#### Problem
Pictures must be left out. Retype exactly the lines from the one containing "[99.96-100.11s]" through the last line of the records below.

#### Information given
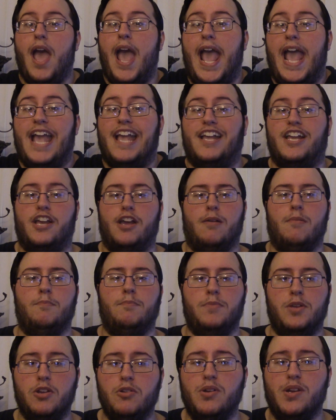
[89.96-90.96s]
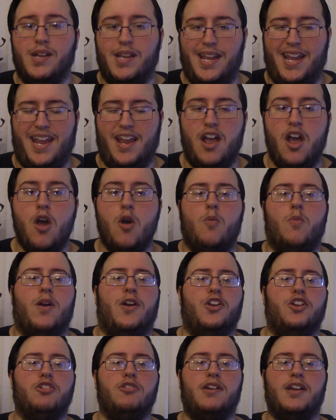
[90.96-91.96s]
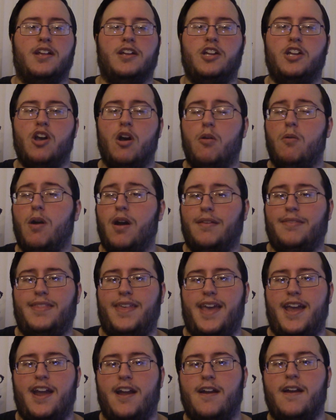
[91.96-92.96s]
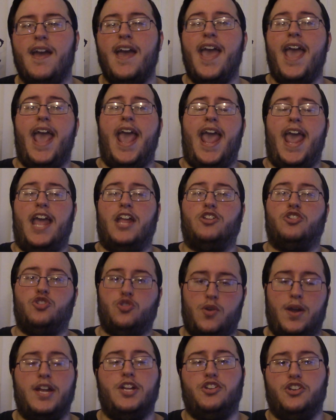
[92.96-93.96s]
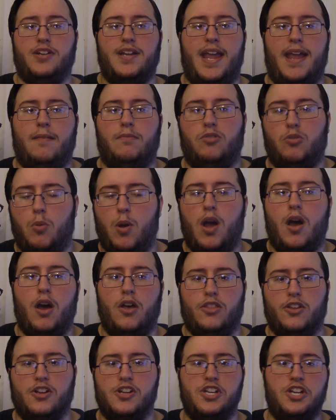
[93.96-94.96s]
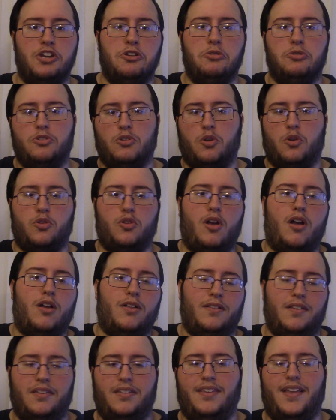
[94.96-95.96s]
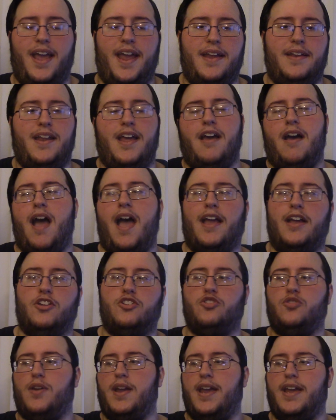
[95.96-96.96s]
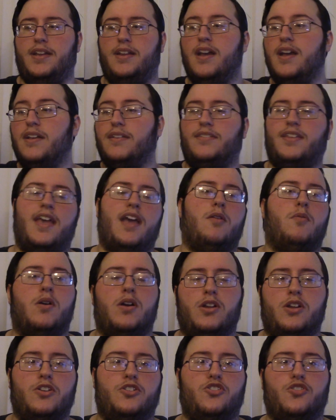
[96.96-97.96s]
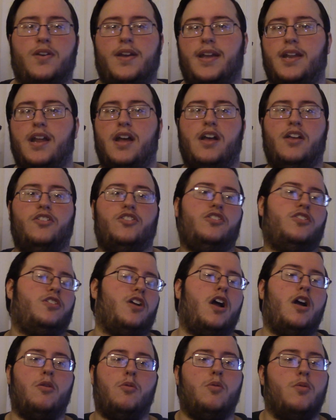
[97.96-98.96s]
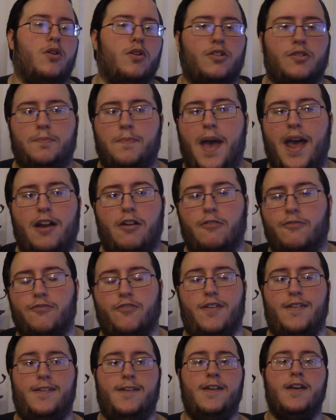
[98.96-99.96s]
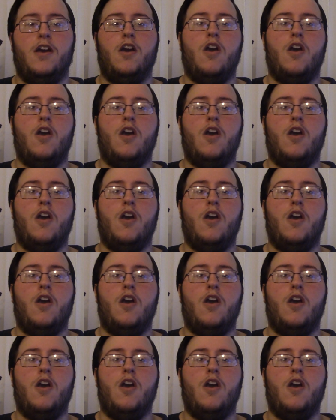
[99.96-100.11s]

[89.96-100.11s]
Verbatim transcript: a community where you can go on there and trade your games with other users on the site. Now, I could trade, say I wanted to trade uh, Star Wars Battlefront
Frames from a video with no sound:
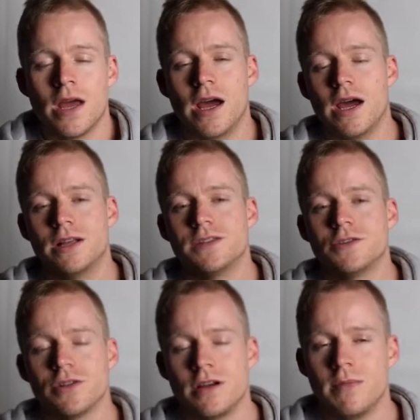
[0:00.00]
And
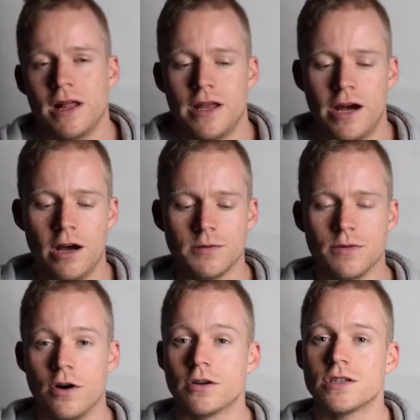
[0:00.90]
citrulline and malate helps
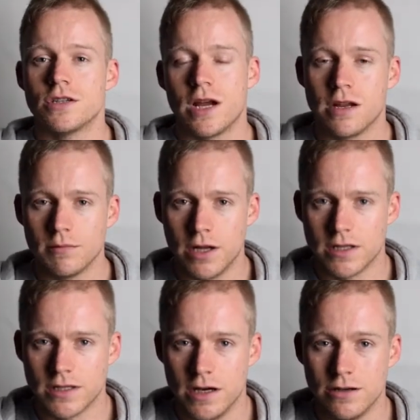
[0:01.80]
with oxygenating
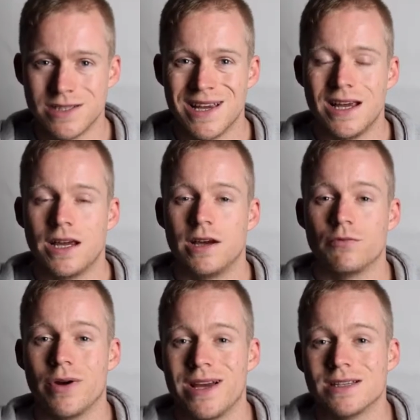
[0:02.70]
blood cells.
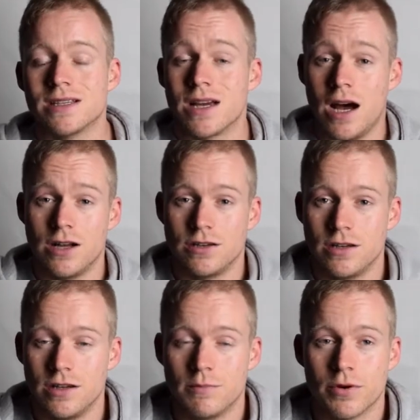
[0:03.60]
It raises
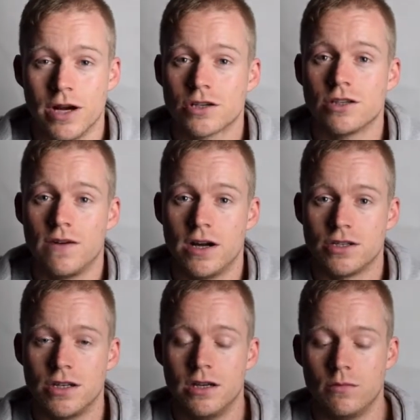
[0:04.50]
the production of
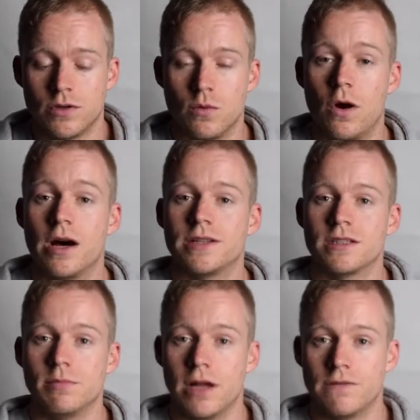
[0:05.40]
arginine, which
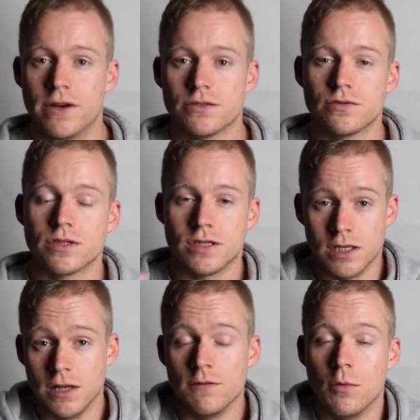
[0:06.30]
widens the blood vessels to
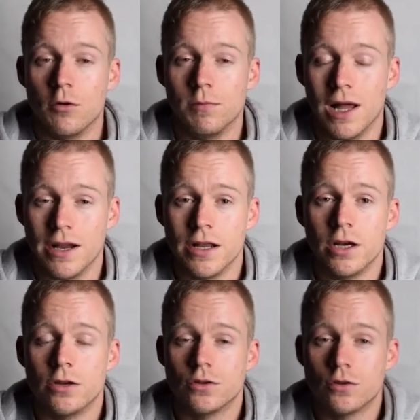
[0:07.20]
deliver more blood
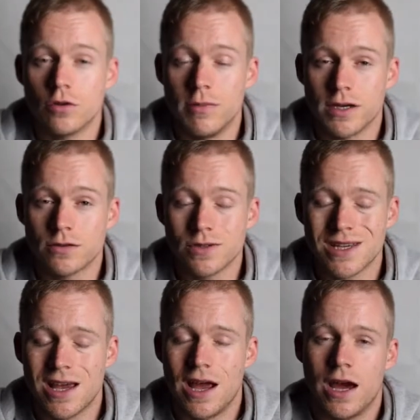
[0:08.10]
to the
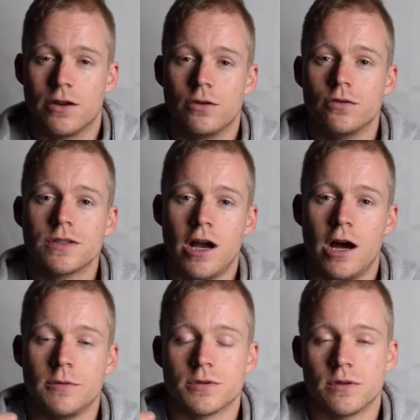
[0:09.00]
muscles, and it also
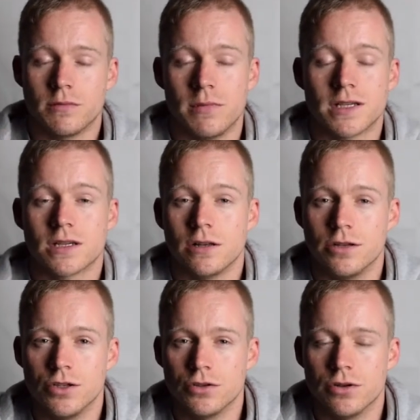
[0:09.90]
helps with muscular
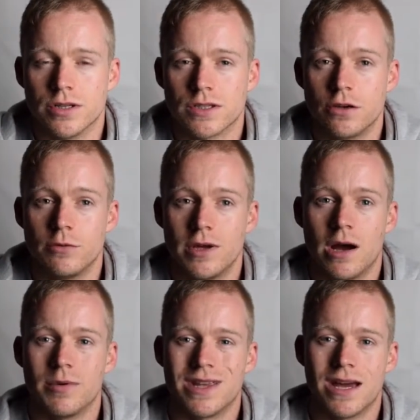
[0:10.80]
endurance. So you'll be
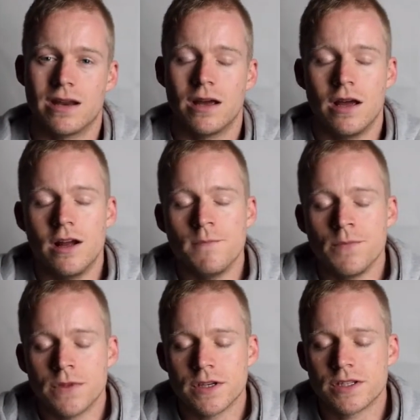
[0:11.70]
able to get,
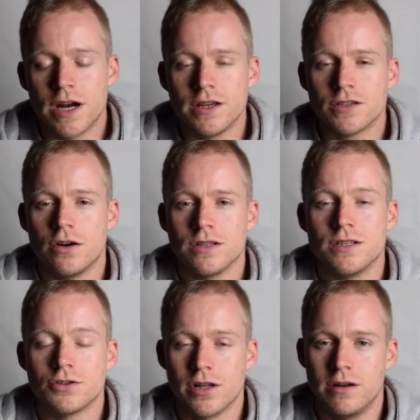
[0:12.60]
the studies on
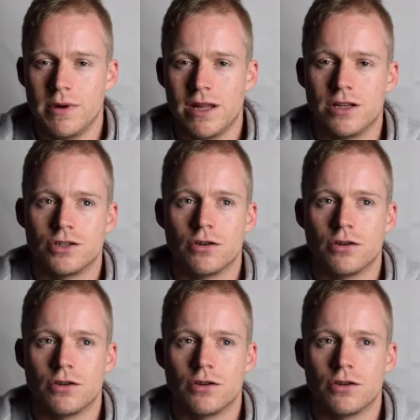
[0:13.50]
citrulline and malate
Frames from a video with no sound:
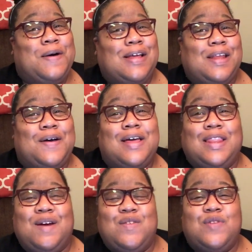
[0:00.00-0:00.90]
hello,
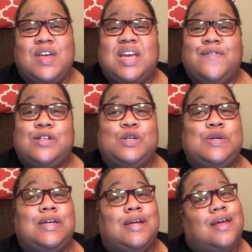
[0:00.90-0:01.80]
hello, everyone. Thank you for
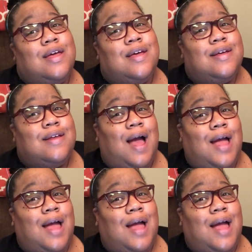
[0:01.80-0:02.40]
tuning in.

#### Written answer
[99.96-100.11s]

[89.96-100.11s]
Verbatim transcript: a community where you can go on there and trade your games with other users on the site. Now, I could trade, say I wanted to trade uh, Star Wars Battlefront
Frames from a video with no sound:
[0:00.00]
And
[0:00.90]
citrulline and malate helps
[0:01.80]
with oxygenating
[0:02.70]
blood cells.
[0:03.60]
It raises
[0:04.50]
the production of
[0:05.40]
arginine, which
[0:06.30]
widens the blood vessels to
[0:07.20]
deliver more blood
[0:08.10]
to the
[0:09.00]
muscles, and it also
[0:09.90]
helps with muscular
[0:10.80]
endurance. So you'll be
[0:11.70]
able to get,
[0:12.60]
the studies on
[0:13.50]
citrulline and malate
Frames from a video with no sound:
[0:00.00-0:00.90]
hello,
[0:00.90-0:01.80]
hello, everyone. Thank you for
[0:01.80-0:02.40]
tuning in.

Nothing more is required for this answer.